It’s not clear if this was deliberate on the part of English language developers, but it’s curious that the spellings for ‘pets’ and ‘pest’ are so similar. And indeed, your favourite furry may be quite an annoyance to the person next door, whether it’s your cat’s annoying yowls, your dog’s forages into their yard, or the frustrated caws of your parrot while you’re away at work. On the other hand, some people keep mice, bugs, and even snakes as pets, so enough said.
There isn’t any one creature that we all agree is pesky. Well, maybe bedbugs. You might have thought about crickets (who can sleep through the noise?) but it’s actually a popular pet in China. Some people even keep crickets as a kind of guard bug. They make noise constantly but go quiet when someone approaches, so that’s one way to catch teenagers sneaking in past curfew. It only works if you’re awake though. Otherwise you wouldn’t notice the silence.

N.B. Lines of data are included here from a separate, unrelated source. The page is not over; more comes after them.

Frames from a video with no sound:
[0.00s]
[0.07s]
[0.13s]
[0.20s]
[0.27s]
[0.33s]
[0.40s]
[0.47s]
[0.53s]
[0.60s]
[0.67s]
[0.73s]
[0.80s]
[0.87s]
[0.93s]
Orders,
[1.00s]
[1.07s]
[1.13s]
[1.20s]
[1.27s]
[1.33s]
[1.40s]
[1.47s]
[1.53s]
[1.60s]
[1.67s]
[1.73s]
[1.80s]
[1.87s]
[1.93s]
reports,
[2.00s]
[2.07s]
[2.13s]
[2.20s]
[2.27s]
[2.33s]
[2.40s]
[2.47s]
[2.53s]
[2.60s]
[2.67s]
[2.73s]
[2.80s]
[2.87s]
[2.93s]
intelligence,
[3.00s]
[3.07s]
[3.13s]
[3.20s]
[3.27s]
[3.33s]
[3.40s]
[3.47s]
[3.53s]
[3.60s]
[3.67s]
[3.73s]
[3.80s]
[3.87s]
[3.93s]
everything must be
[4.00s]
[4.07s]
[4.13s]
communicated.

Domestic guests aside, some pests are pretty easy to spot. Ants, for example. They’re a common target for pest control in Brisbane, and their trains are hard to miss. If you do a Google search, you’ll find people claiming they’re ‘easy to get rid of’ and offering all kinds of solutions from wiping your windows with vinegar to lighting eucalyptus and citrus incense … which seems more like casting a spell than pest control.
Tougher Than It Looks!
If you’ve actually tried any of those home remedies, you know it’s NOT ‘as seen on TV’. For one thing, the ants keep coming. And unless you bleach your kitchen before bed every night, there’s always that one sticky droplet you overlooked, and it will call out to those ants like a bat signal, leaving the same tell-tale ant-trail to greet you next morning. To truly get rid of ants, you need to find their houses and destroy the problem from there.
Pest inspections are good at this, and calling them is a lot more palatable than wandering around with a flashlight trying to find an ant mound. Ant inspections can help your exterminators spot termites as well. They (the termites, not the ant inspectors) can chew through a foot of wood in less than six months, so by the time your walls are hollowed out (a popular home test for termites), then your home is pretty close to crumbling.

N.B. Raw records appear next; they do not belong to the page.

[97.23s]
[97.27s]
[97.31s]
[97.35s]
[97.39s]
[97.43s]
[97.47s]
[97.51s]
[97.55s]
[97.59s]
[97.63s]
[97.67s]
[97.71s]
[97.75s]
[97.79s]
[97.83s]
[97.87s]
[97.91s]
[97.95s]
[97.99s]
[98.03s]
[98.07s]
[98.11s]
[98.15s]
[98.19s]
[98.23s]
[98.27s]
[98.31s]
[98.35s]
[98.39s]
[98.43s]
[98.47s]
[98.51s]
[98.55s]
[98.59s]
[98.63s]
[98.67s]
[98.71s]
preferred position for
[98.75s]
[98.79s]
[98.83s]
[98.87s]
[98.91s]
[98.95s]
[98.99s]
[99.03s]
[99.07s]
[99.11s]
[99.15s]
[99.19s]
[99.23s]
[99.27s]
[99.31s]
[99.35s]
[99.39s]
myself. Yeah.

And once the termite colony has grown to that size – or worse, when you have competing colonies in different parts of your house, it can become a real problem. To be safe, have an insect inspector visit your home two or three times a year. Some exterminators will throw in free evaluations before they give you a quotation. The really good ones understand pests come back – not just termites, but bigger ones too. So as part of their pest control package they’ll throw in some repeat visits just to be sure the pest problem doesn’t recur.
Reptiles And Larger Rodents
You’d think the bigger ones would be harder to spot, but that’s not always the case. Possums – for example – can hide in nearby trees, or in your ceiling. You’ll rarely spot them during the day, but after lights out, they’ll raid your kitchens and garbage bins, causing all kinds of havoc. And because Aussies aren’t as gun-happy as our American cousins, we’re a lot less likely to set up a sniper post and shoot possum for breakfast. Besides which, possums are a protected species in Australia, so shooting one could land you in jail.
And no, it doesn’t mean you can stab, hang or poison them instead. You need a licensed exterminator (with a valid possum permit) to get rid of them. Even the exterminators themselves aren’t allowed to kill possums. They can only trap them and relocate them to safer areas. But first, you have to spot the possum posse. Other common pests in Brisbane include spiders, fleas, cockroaches, wasps, and bees. These might nest in your house (or inside kitty’s fur), or build a base nearby and forage your home during day trips (or rather, night trips).
The average pest will give some kind of indicator of their presence. Pawprints in the floor, bites and welts on your body, dropping on the window sill, strange sounds in the night. But without an expert eye, it can be difficult to tell. Just as an example, mouse droppings are cockroach droppings are eerily similar. As yes, there are really tiny mice and really massive roaches, so no, size doesn’t matter. (Pro tip: rat/mouse dropping are pointy and twisty at the end.) So to avoid putting out roach poison and killing your escaped pet mouse instead, bring in the professionals for pest assessment, rodent registration, and termite inspection in Brisbane.